Offender profilin Flashcards
What is offender profiling?
A behavioural and analytical tool that is intended to help investigators accurately predict and profile the characteristics of unknown criminals.
What is the aim of offender profiling?
it is an investigative tool used by the police when solving crimes. The aim is to narrow the field of enquiry and the list of likely suspects
What is the general process of offender profiling?
- Scrutiny of the crime scene
- Analysis of the evidence – including witness reports
- in order to generate a hypothesis about the possible characteristics of the offender such as age, background, occupation etc…
What are the 2 types of offender profiling?
- The top down approach (American approach) including organised and disorganised type of offender
- Bottum up approach (British approach) including investigative psychology and geographical profiling
Who is the top down approach used by?
American - Used by FBI
Developed in the US in 1970s
Explain top down approach
Profilers start with a pre-established typology and work down in order to assign offenders to one of two categories based on witness accounts and evidence from the crime scene. It is possible to categorise murderers as ‘disorganised’ or ‘organised’ killers.
What do organised and disorganised offenders mean?
This is based on the idea that serious offenders have certain signature ‘ways of working’ and these generally correlate with a particular set of social and psychological characteristics that relate to the individual.
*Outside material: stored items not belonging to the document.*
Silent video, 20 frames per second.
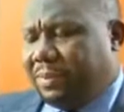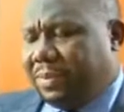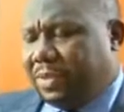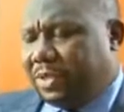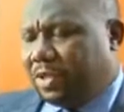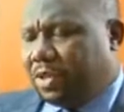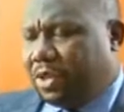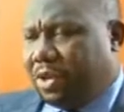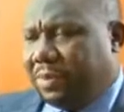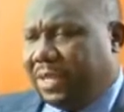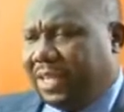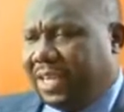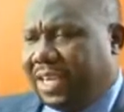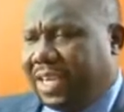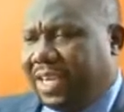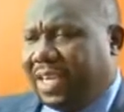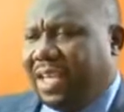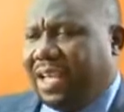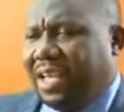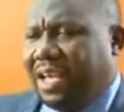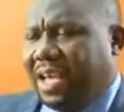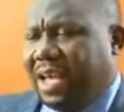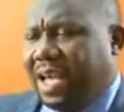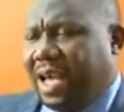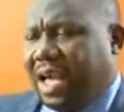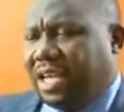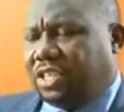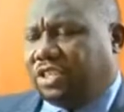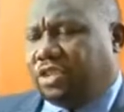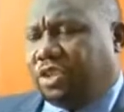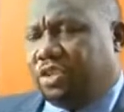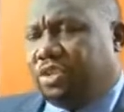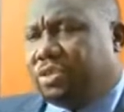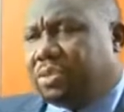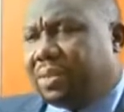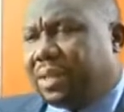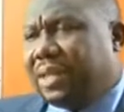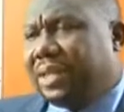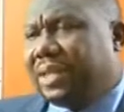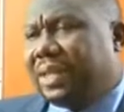permit me to come in here.
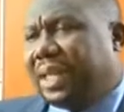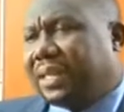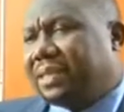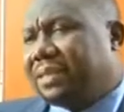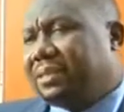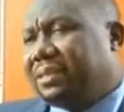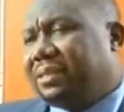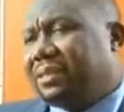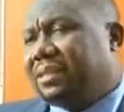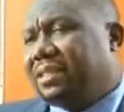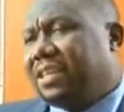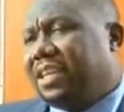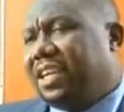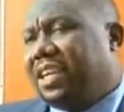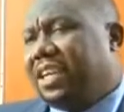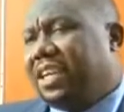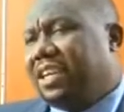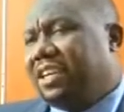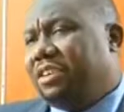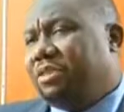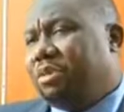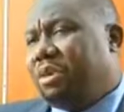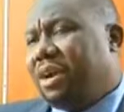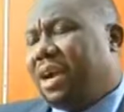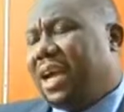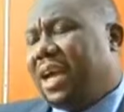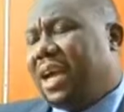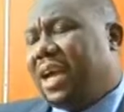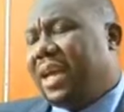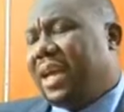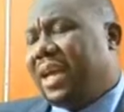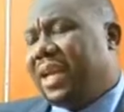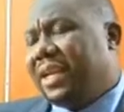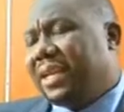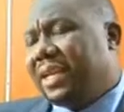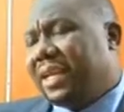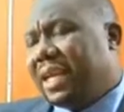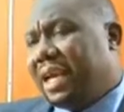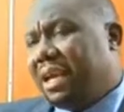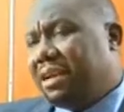Don't you think that you are
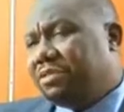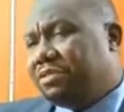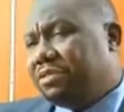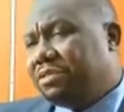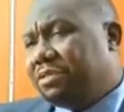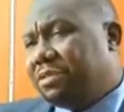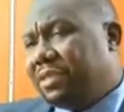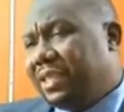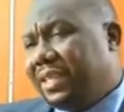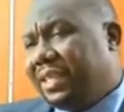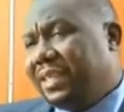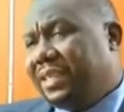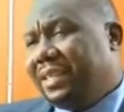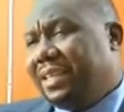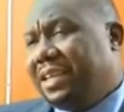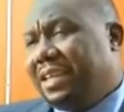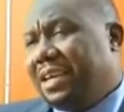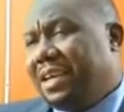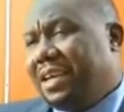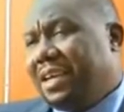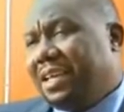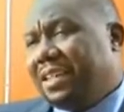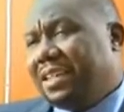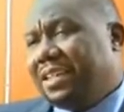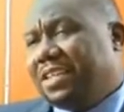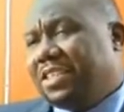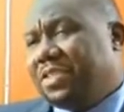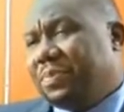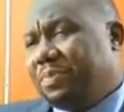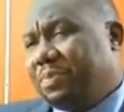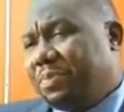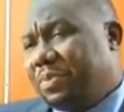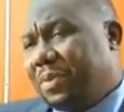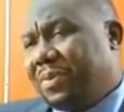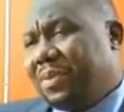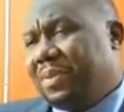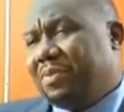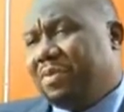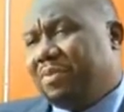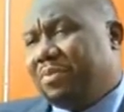encountering this
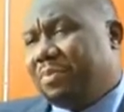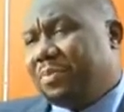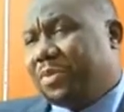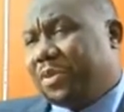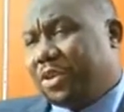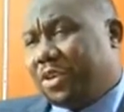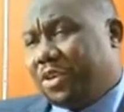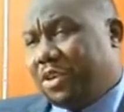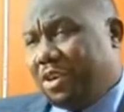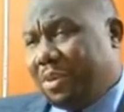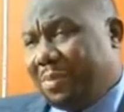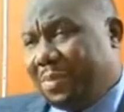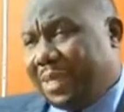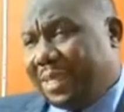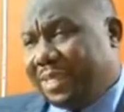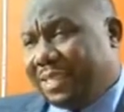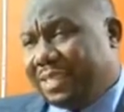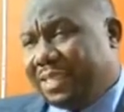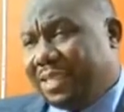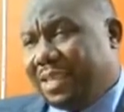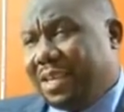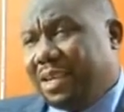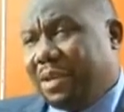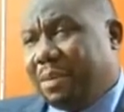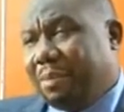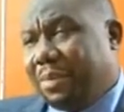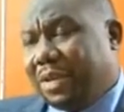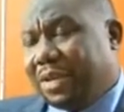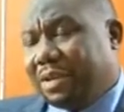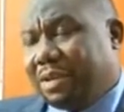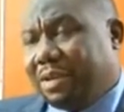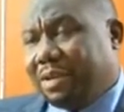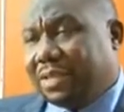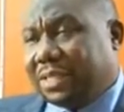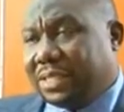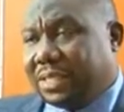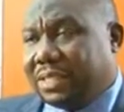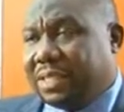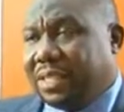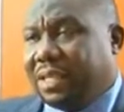problem of procurement
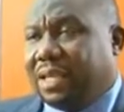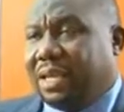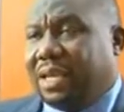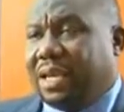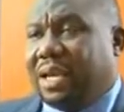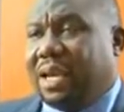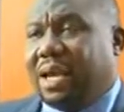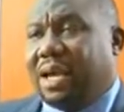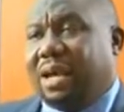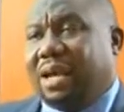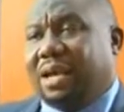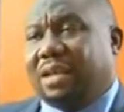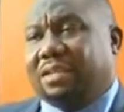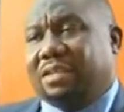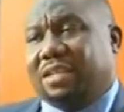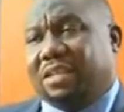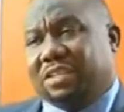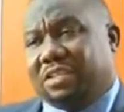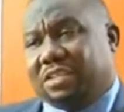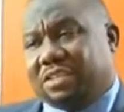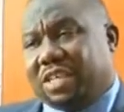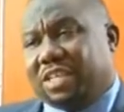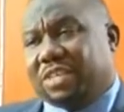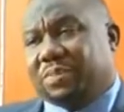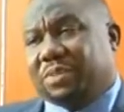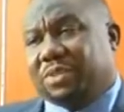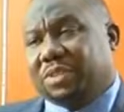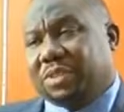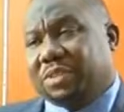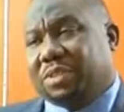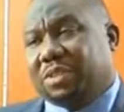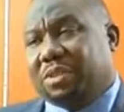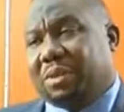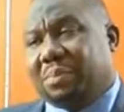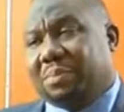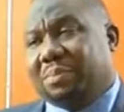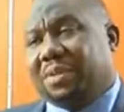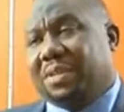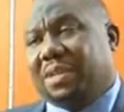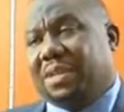because the transmission
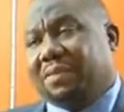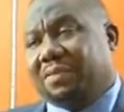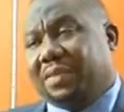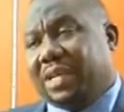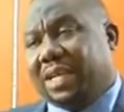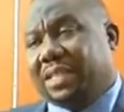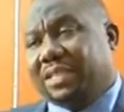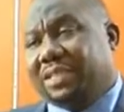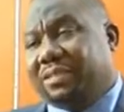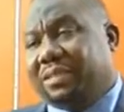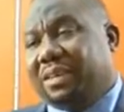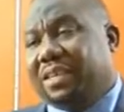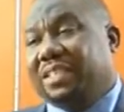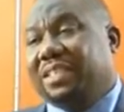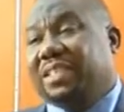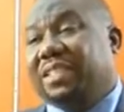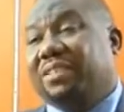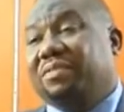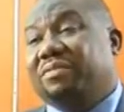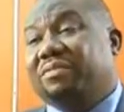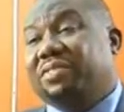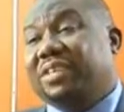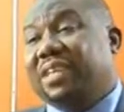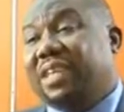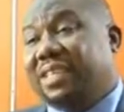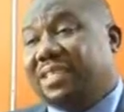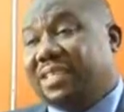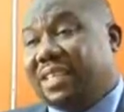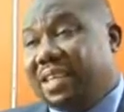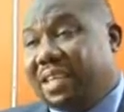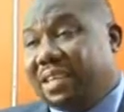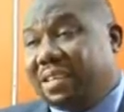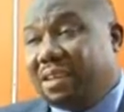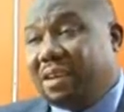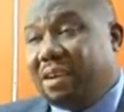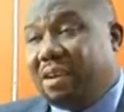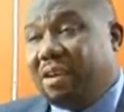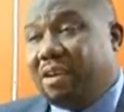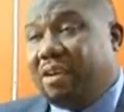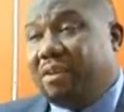company of Nigeria
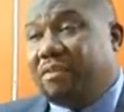deviated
What is an organised offender?
- Shows evidence of having planned the crime in advance
- The victim is deliberately targeted and will often reflect that the killer or rapist has a type.
- High degree of control
- Little evidence left at the crime scene
- Above average intelligence
- Skilled, professional, social and sexually competent
- May be married and have children
What is a disorganised offender?
- Show little evidence of planning – suggesting that the offence may have been a spontaneous, spur of the moment
- Tends to reflect the impulsive nature of the attack – body left at the crime scene and appears to have been very little control
- They tend to have lower that average IQ, in unskilled work or unemployed
- History of sexual dysfunction and failed relationships
- Tend to live alone and often relatively close to where the offence took place
What are the 4 main stages of constructing an FBI profile?
Data assimilation
Crime scene classification
Crime reconstruction
Profile generation
What is Data assimilation?
Data compiled from police reports, post mortems, crime scene photos etc.
What is Crime scene classification?
Profilers decide whether the crime scene is organised or disorganised
What is Crime reconstruction?
Hypotheses about crime sequence, offender & victim behaviour etc
What is Profile generation?
Offender’s physical, demographic and behavioural characteristics
What is the aim of the bottom up approach?
To generate a picture of the offender, including their likely characteristics, routine behaviour and social background. This is through systematic analysis of evidence at the crime scene
The profile is data driven and emerges as the investigator engages in deeper and more rigorous scrutiny of the details of the offence.